Data supplied ::

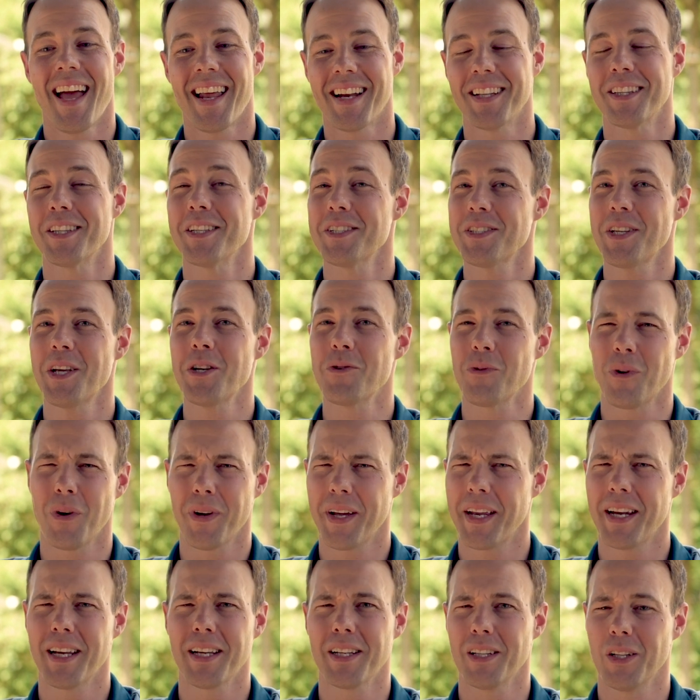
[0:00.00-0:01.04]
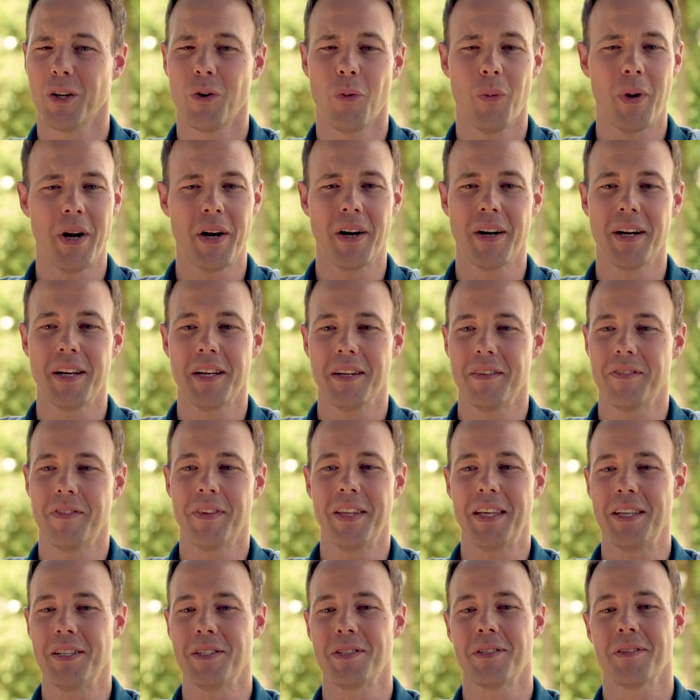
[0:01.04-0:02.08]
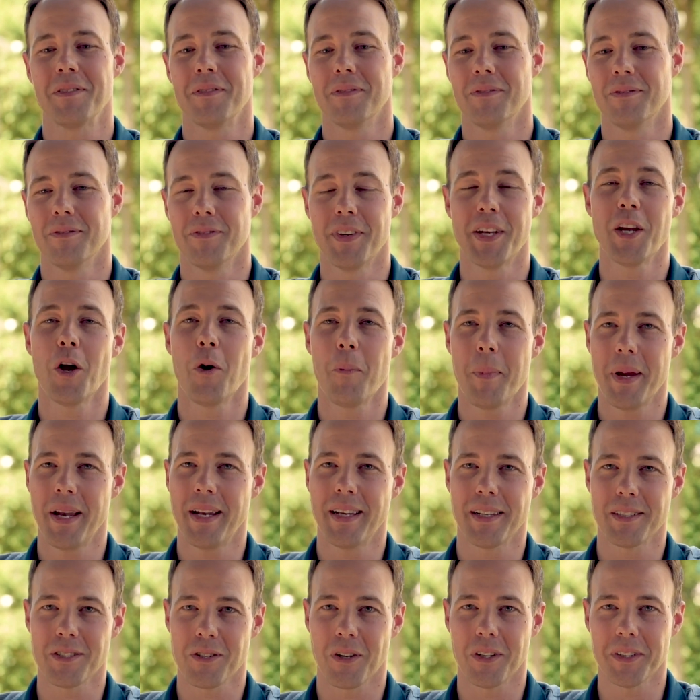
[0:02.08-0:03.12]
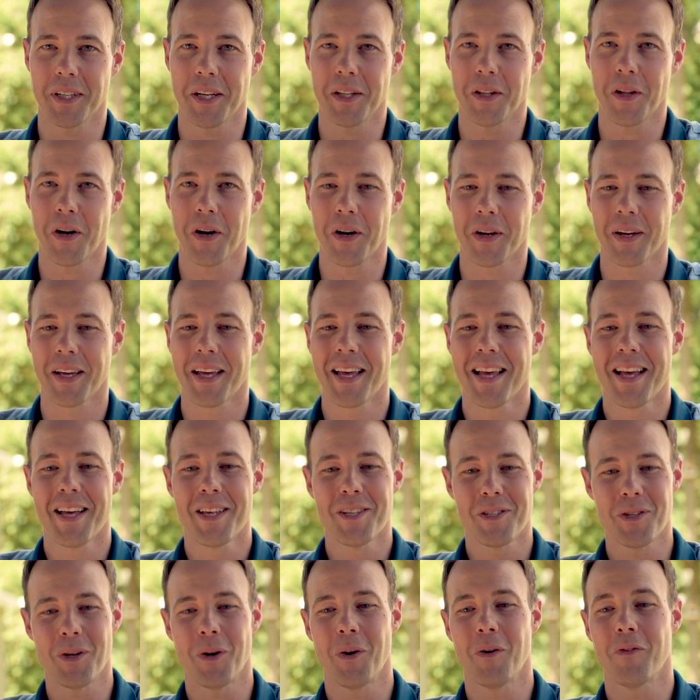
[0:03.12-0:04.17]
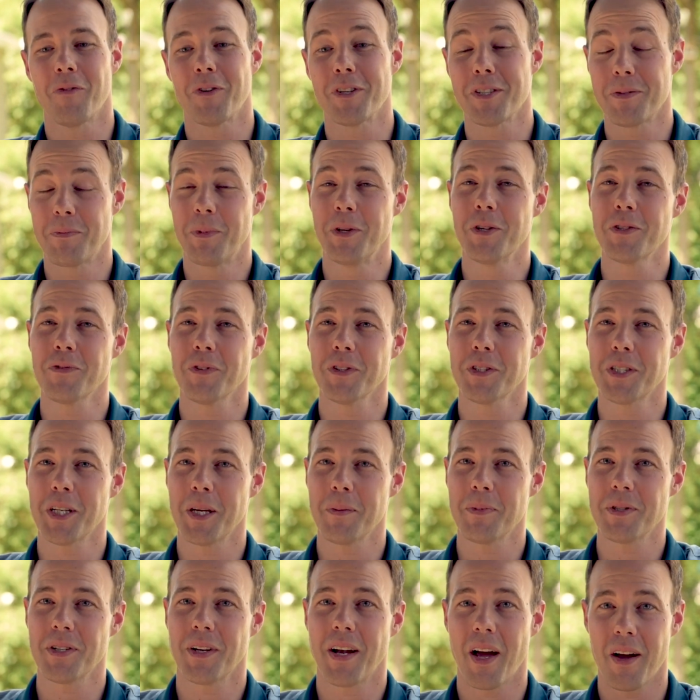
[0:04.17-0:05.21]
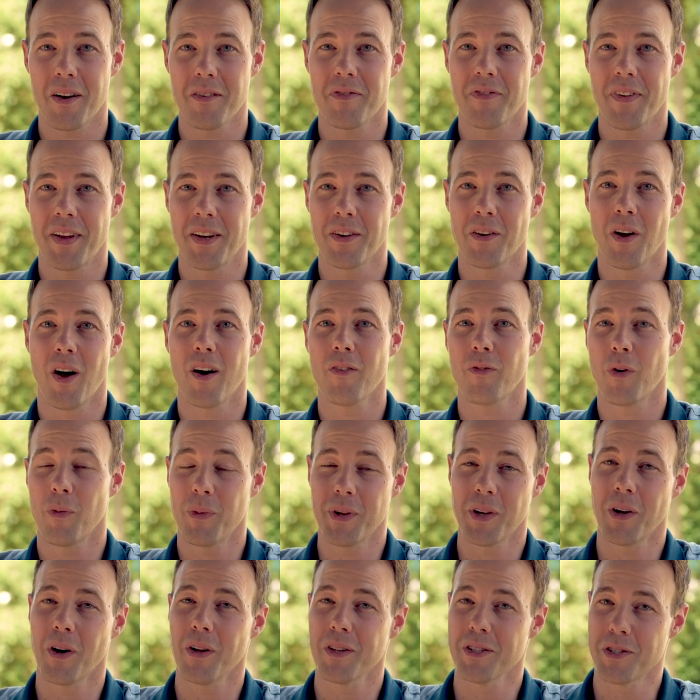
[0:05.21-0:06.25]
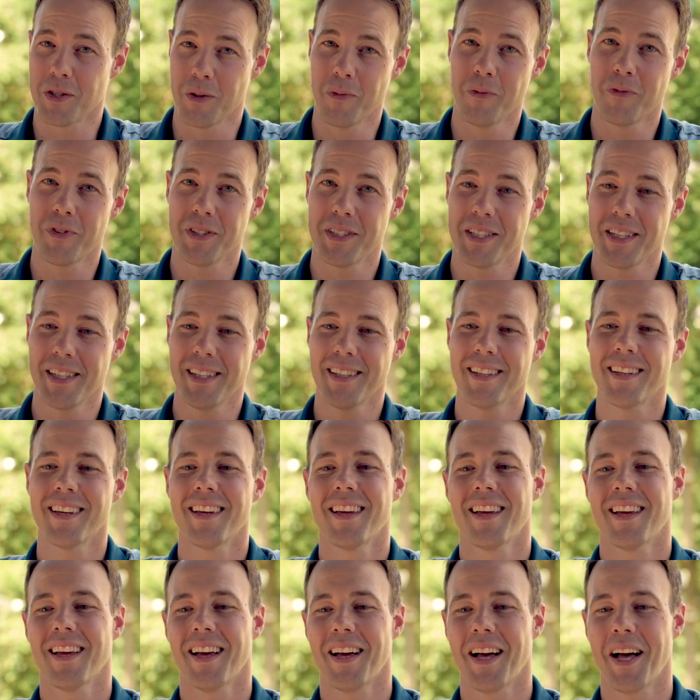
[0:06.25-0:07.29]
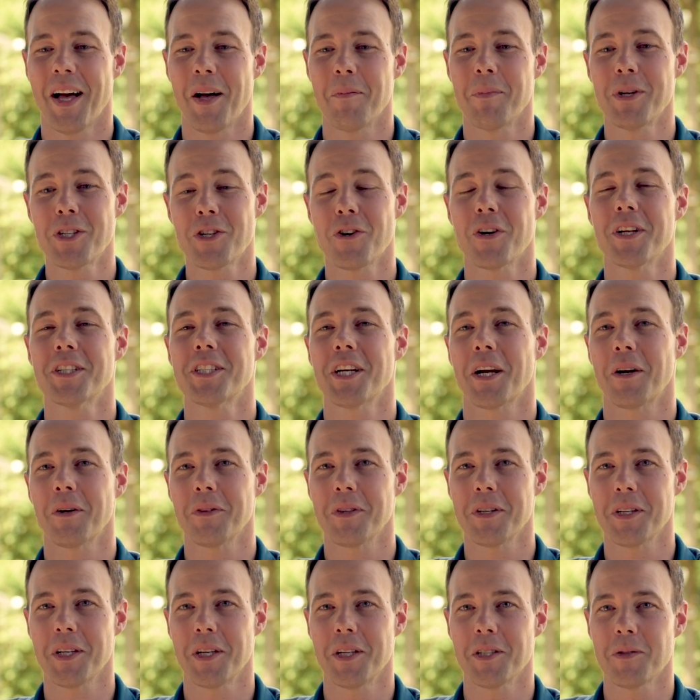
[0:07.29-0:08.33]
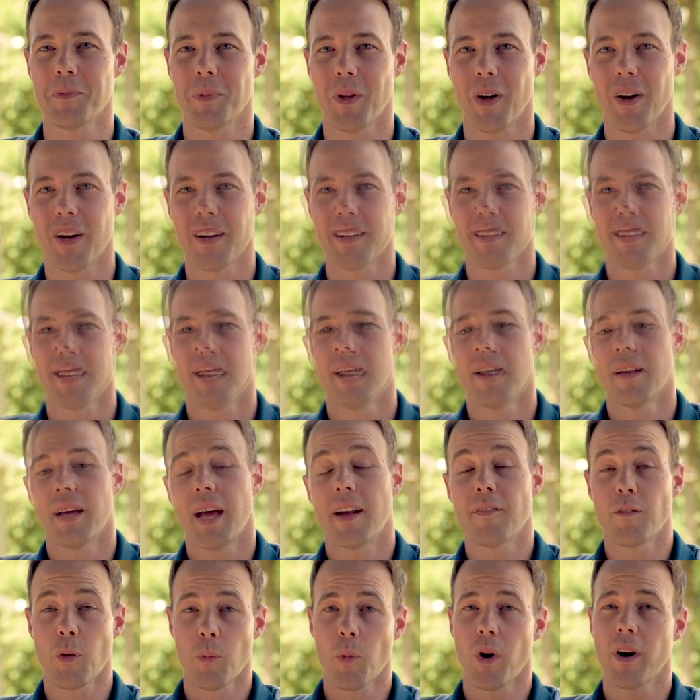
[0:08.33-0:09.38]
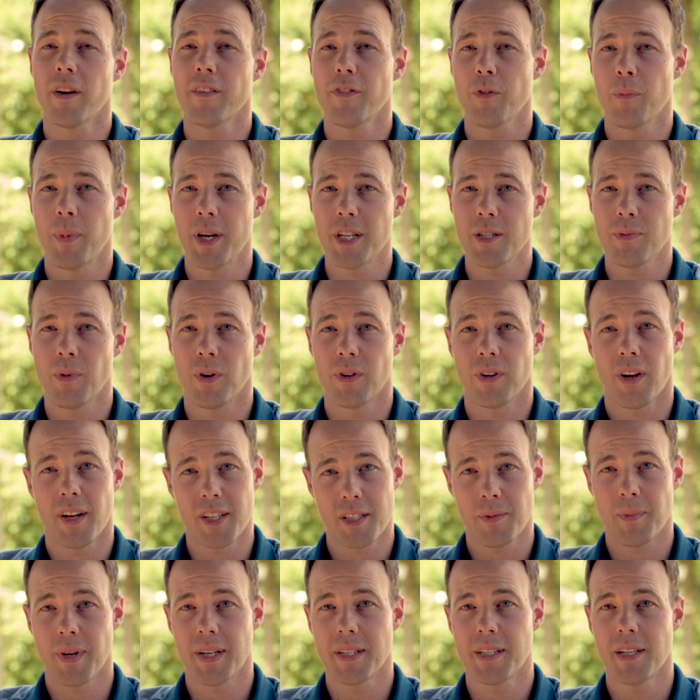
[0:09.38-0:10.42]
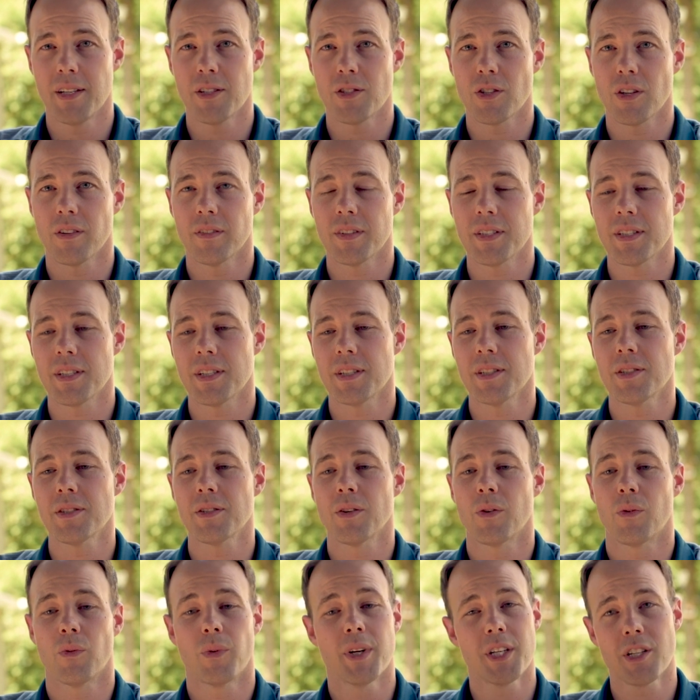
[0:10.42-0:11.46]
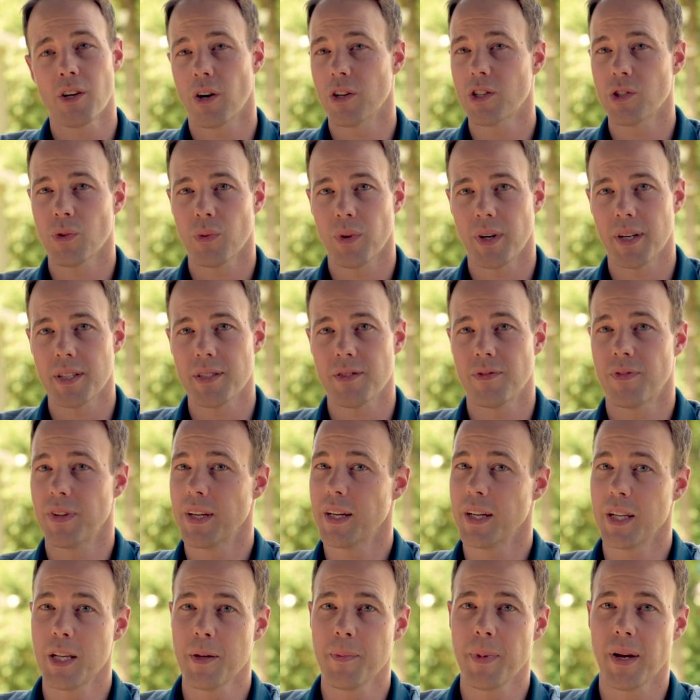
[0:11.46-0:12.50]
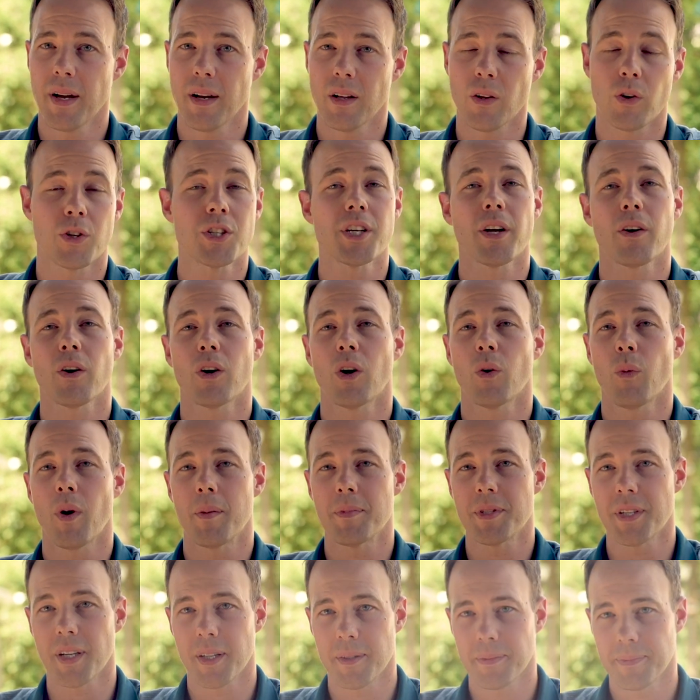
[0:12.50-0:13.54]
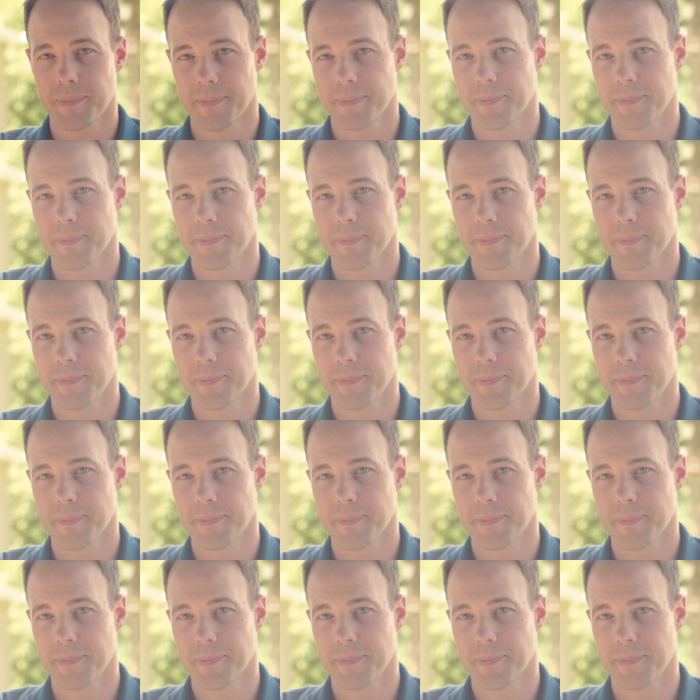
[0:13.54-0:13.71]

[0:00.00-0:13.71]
and at this stage we're all getting a little weary of these video meetings all day long. So for some useful tips on how to fend off what we call Zoom fatigue, be sure to check out the Dean's blog. And for more information about NOSM IT services, reach out to us via email or check out our website.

Problem requirements ::
The response consists of the data above printed line for line, with no pictures.

Your response ::
[0:00.00-0:01.04]
[0:01.04-0:02.08]
[0:02.08-0:03.12]
[0:03.12-0:04.17]
[0:04.17-0:05.21]
[0:05.21-0:06.25]
[0:06.25-0:07.29]
[0:07.29-0:08.33]
[0:08.33-0:09.38]
[0:09.38-0:10.42]
[0:10.42-0:11.46]
[0:11.46-0:12.50]
[0:12.50-0:13.54]
[0:13.54-0:13.71]

[0:00.00-0:13.71]
and at this stage we're all getting a little weary of these video meetings all day long. So for some useful tips on how to fend off what we call Zoom fatigue, be sure to check out the Dean's blog. And for more information about NOSM IT services, reach out to us via email or check out our website.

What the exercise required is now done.